Konta, ranked 47th, will play Chinese qualifier Zhang, ranked 133rd, in a battle of the underdogs as they each try to extend their incredible runs in Melbourne through to the semi-finals.

Zhang was playing her first match here 13 days ago as she came through three rounds of qualifying, before knocking out world number two Simona Halep in the main draw.

That was the 27-year-old's first ever grand slam victory out of qualification after she had lost all of her previous 14 first-round matches.

After Halep, Zhang ousted the experienced Alize Cornet, world number 51 Varvara Lepchenko and 15th seed Madison Keys, with Konta now the next upset in her sights.

Zhang's story makes Konta's progress seem altogether predictable but this is also the first time the Briton has ever played in the Australian Open main draw and her debut in a grand slam quarter-final.

Twelve months ago, ranked 141st, she had just lost in qualifying for the third consecutive year.

It means both players will be entering the unknown when they walk out on Rod Laver Arena at 12.30pm local time on Wednesday, and the result may be dictated less by who strikes a stronger ball than who better handles the occasion.
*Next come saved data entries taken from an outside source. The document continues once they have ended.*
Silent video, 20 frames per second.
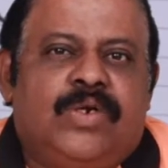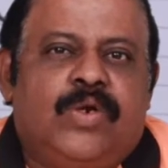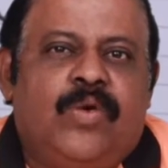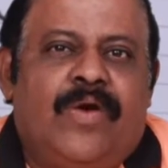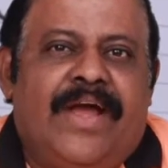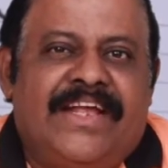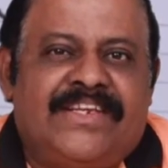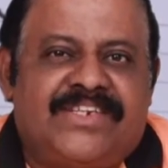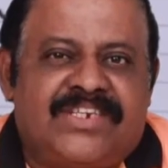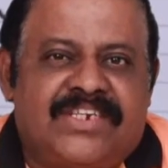
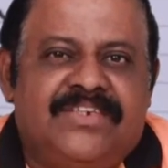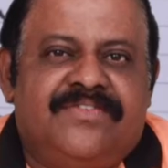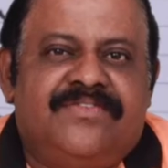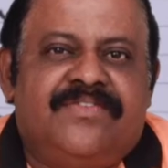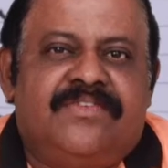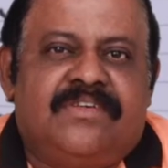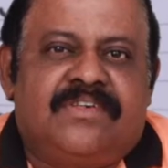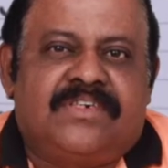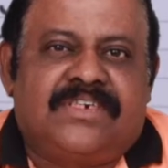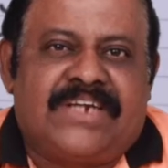to
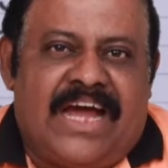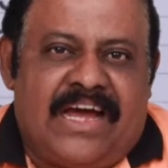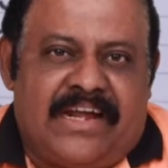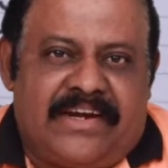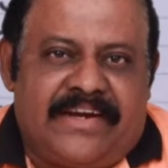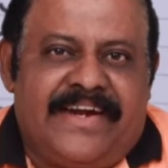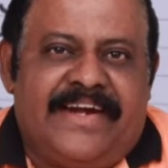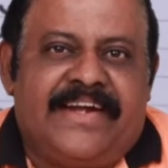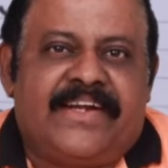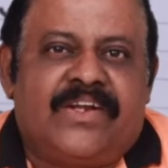achieve
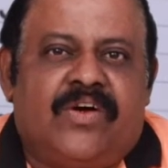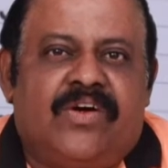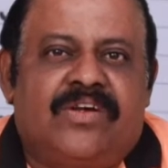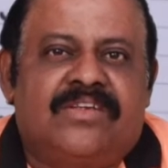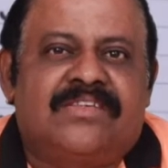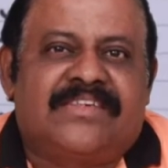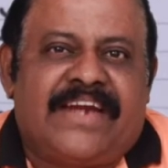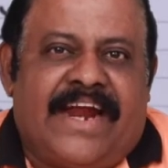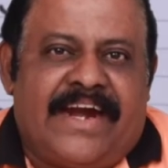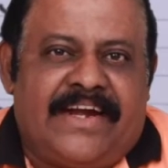target
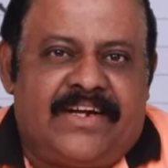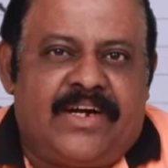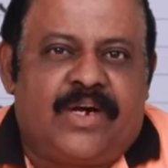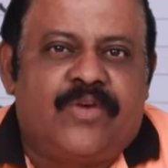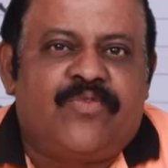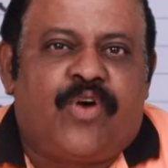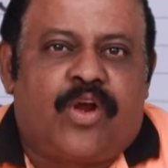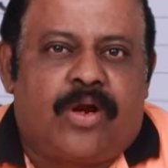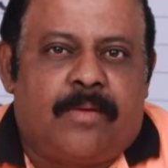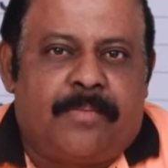or
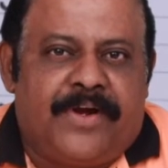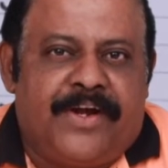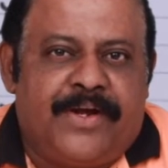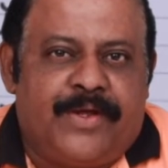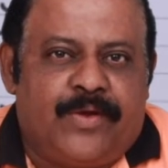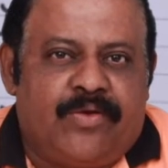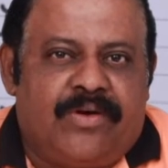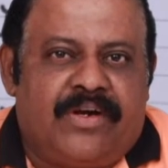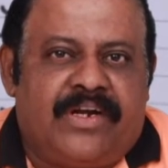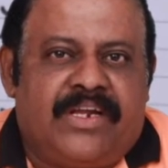standard for a
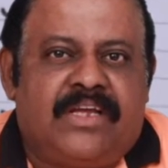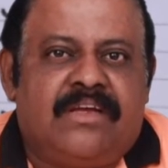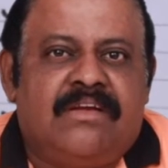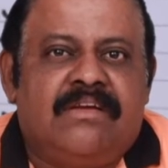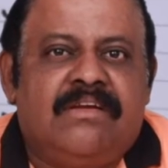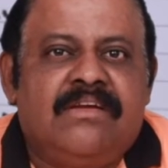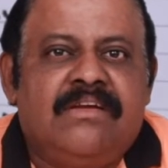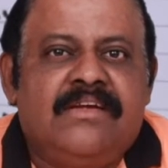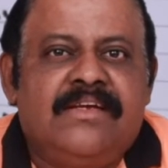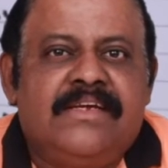particular day,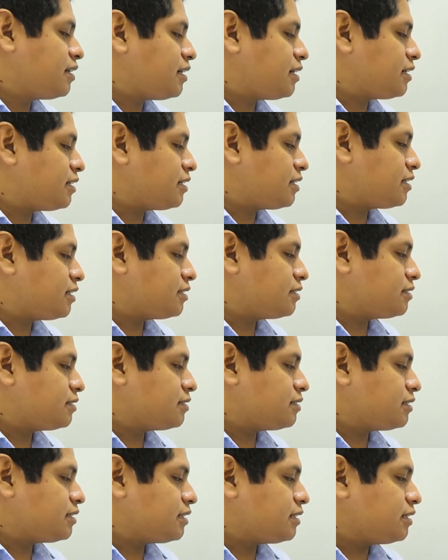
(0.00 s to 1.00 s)

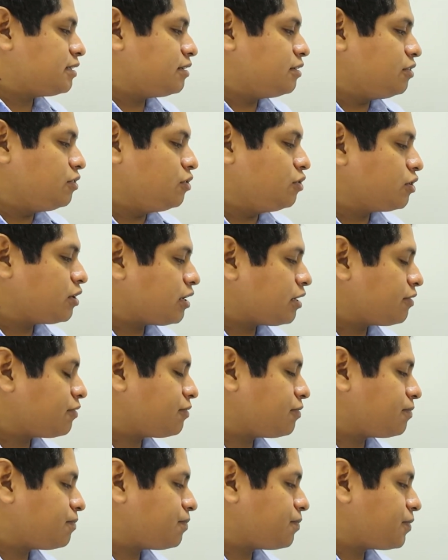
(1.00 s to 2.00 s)
And you
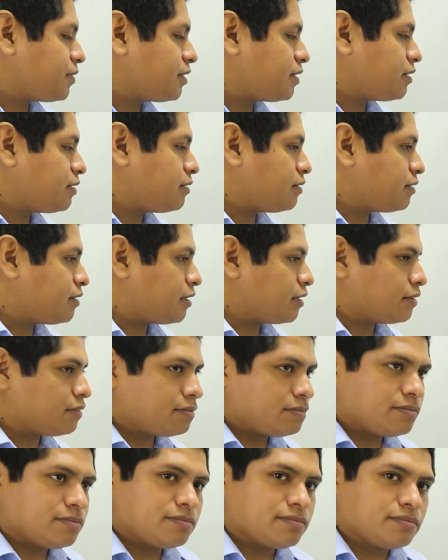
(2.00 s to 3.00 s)
have
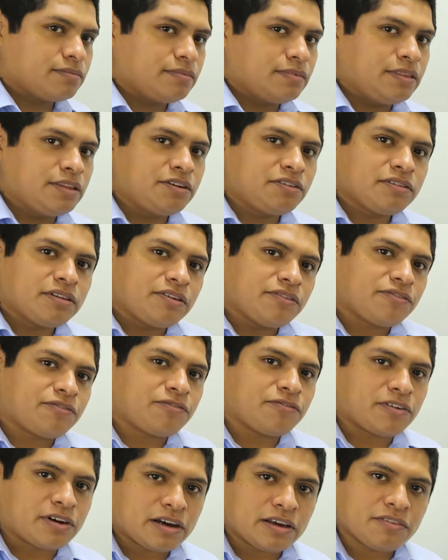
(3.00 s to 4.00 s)
like nearly
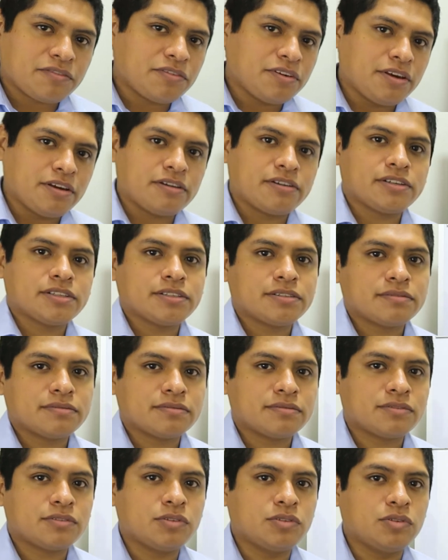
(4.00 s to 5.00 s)
5 years
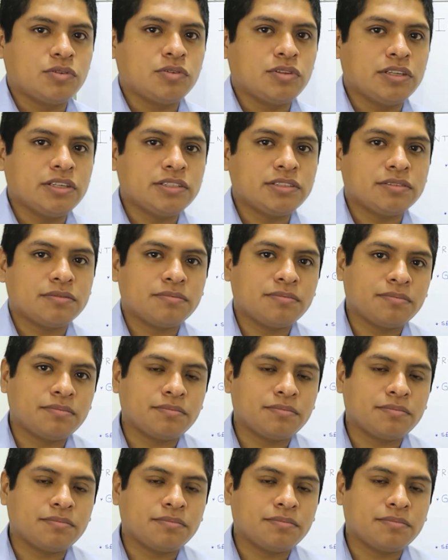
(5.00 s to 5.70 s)
to do this,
"I think it's about becoming just very strong in that belief, that whatever happens, I can handle it. That's what you keep taking with you," Konta said.

"When you're able to relate back, when you think back to being in certain situations and you have little replays in your mind - I've been here, I've been in a similar situation - I guess you take comfort from that.

"No matter how uncomfortable or how hard or how difficult it gets, the more experiences you've had, the more you realise that practically you're going to survive it.

"You're going to get through it. You're going to handle it. You're going to deal with it the best you can at that given time."

Konta, who was born in Sydney but moved to England aged 14, joins compatriot Andy Murray in the last eight, making it the first time Britain has boasted quarter-finalists in both a men and women's major tournament since the Australian Open in 1977.

The 24-year-old is also the first British female quarter-finalist since 1984, when Jo Durie made the last four at Wimbledon.

"She's so consistent, it's really hard to get through her," said Durie, now a pundit for Eurosport.

"She doesn't miss much but she hits the ball well and has a lovely serve. But mentally she believes in herself now and my goodness what a change."

Konta's results at Melbourne Park could already see her climb into the world's top 32, a position which would see her seeded at the French Open in May.

"She's doing great," Murray said. To back up what she was doing at the end of last year was fantastic.

"She's clearly stayed pretty calm, had some excellent wins here against very tough opponents, high-ranked opponents, and experienced ones. She's doing really, really, really well.

"She's just got to keep doing what she's doing. Keep her head down, keep working hard, stay calm."